While other groups claim that Jews should not be permitted to live as a minority among Palestinians, as noted above, Amnesty goes even farther, targeting not only Jews who live in the West Bank, but the ability of Jews to travel there to see their own history. In its conclusion, Amnesty calls on states to “ban the provision or facilitation, including through digital platforms, of tourism services in settlements or by settlers in the OPT.” If Amnesty’s campaign against these tourism companies were successful, it would become much harder for Jews – and Christians – to visit their holy sites.

Indeed, in its case studies, Amnesty targets Jewish holy sites and historical areas, such as Shiloh, believed to be the location of the Tabernacle (Mishkan) prior to the building of the First Temple in Jerusalem. Amnesty faults TripAdvisor for listing the archeological site at Tel Shiloh as an attraction that people might want to visit, as well as for listing tour guides who take visitors there. “Through their listings,” Amnesty writes, “Airbnb, Booking.com and TripAdvisor have helped drive tourists to the area.”

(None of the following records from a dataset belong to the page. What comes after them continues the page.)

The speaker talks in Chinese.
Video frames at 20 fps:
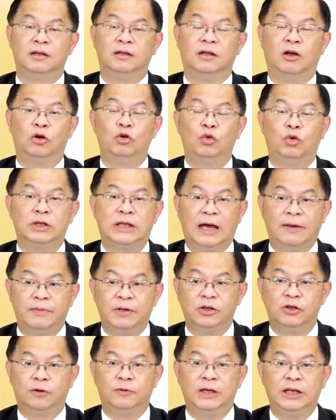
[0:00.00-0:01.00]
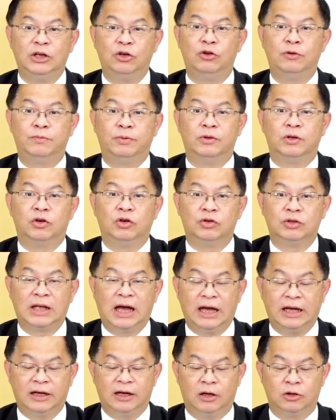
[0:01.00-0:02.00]
然后弱台币就利率不能够
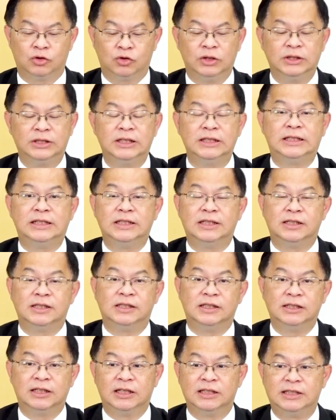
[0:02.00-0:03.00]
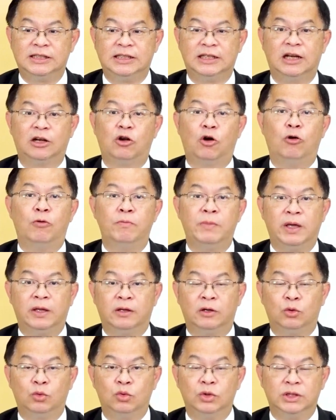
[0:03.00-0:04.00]
太高，所以这其实是一个结构面
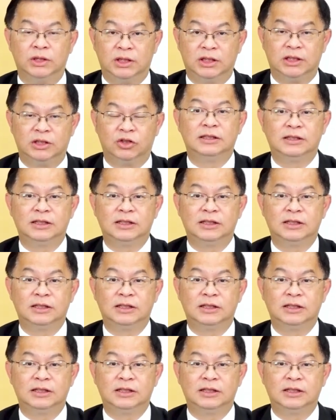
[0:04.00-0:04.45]
的问题。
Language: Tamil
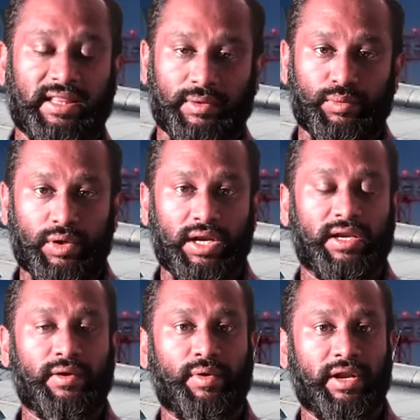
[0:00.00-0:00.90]
அந்த
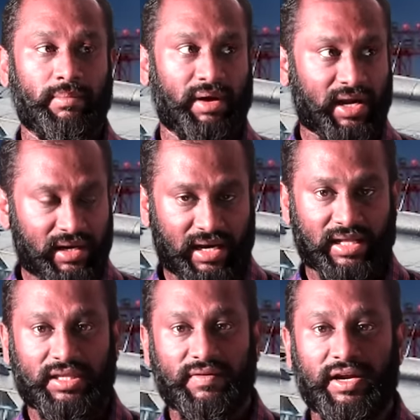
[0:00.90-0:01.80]
ஊரில் இருக்கக்கூடிய மக்கள்
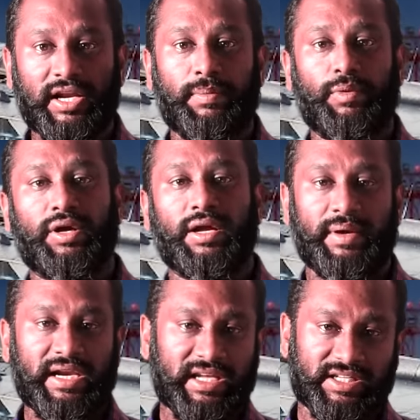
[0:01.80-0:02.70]
எல்லாத்தையும் வெளியில் போங்க
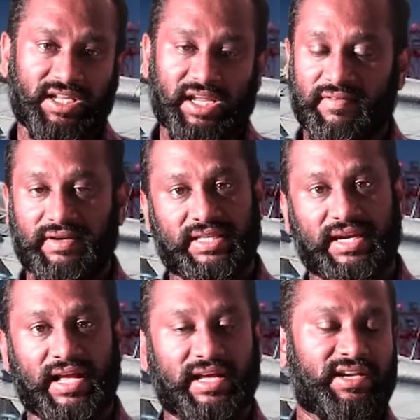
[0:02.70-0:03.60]
அப்படின்னு எச்சரிக்கை
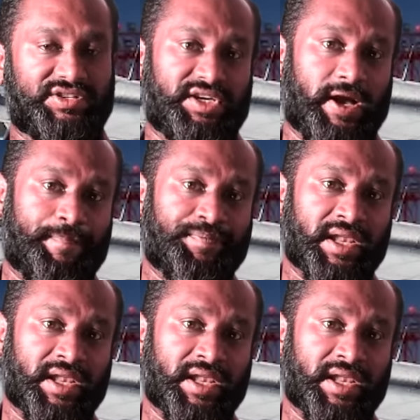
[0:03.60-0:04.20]
விடுத்திருக்காங்க ரஷ்யா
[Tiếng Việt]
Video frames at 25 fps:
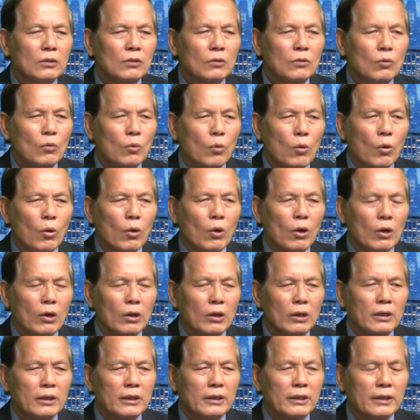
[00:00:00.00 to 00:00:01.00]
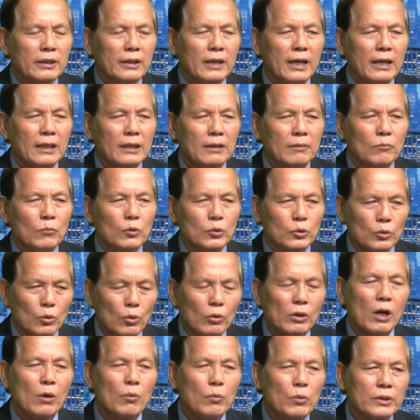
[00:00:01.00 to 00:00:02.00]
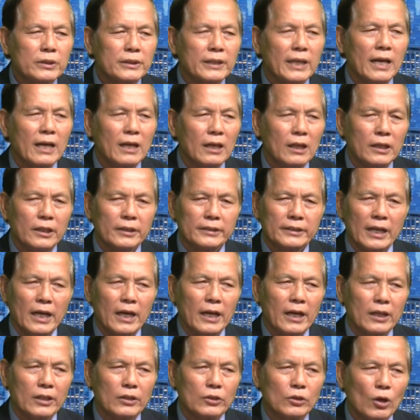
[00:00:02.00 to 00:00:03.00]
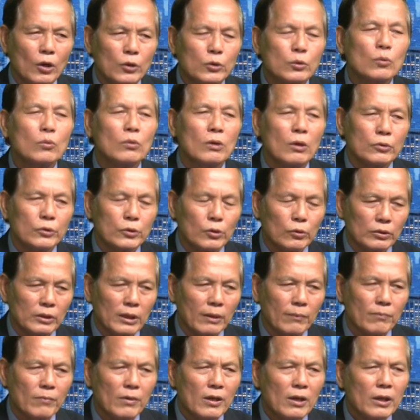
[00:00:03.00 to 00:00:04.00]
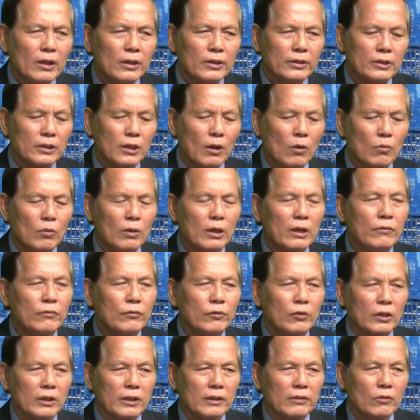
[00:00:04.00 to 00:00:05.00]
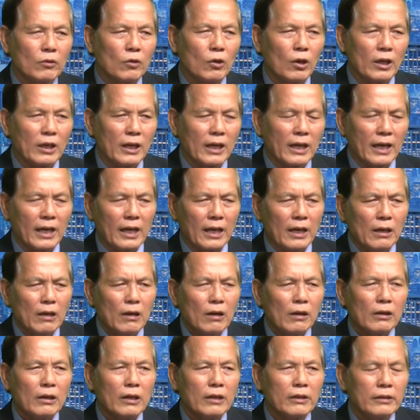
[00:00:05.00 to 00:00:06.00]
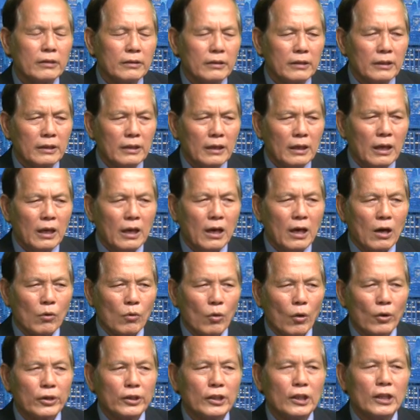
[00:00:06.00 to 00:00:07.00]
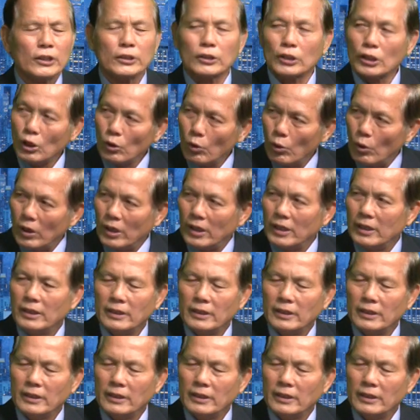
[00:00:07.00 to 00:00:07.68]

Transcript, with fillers: của các một số các quốc gia ở tại do Trung Cộng triệu tập trong cái việc gọi là cái uh, con đường tơ lụa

Another example is Hebron, where Jews lived for centuries until they were ethnically cleansed after an Arab pogrom. Although Jews lived in Hebron long before there was a group of Arabs who referred to themselves as “Palestinians,” Amnesty absurdly refers to Hebron as a “Palestinian city,” and the Jewish settlements located in proximity to the Cave of the Patriarchs – where Abraham and Sarah are buried – as “illegal colonies.” Amnesty goes on to object to the fact that TripAdvisor lists a history museum in Kiryat Arba as one of its attractions.

Ironically, Amnesty claims to be standing up for the rights of indigenous people. Yet, like the others in the BDS movement, it attacks Jewish indigeneity, by trying to sever Jews from their history and their religious sites. It calls for the four travel companies not only to stop listing accommodations, but also to stop listing “activities and attractions” in the West Bank and even eastern Jerusalem. Amnesty even laments that the Western Wall is one of the top three most visited sites in the “OPT,” and that “in 2010, [Israel] allocated approximately US$110 million to protect and develop visitor infrastructure at historic sites ‘that reflect the national heritage of the Jewish people’ across Israel and the OPT.”

As noted above, Human Rights Watch and other NGOs led an aggressive campaign against Airbnb for two years. Amnesty is likely to also attempt to chip away at these travel companies with its anti-Semitic campaign until it gets its way.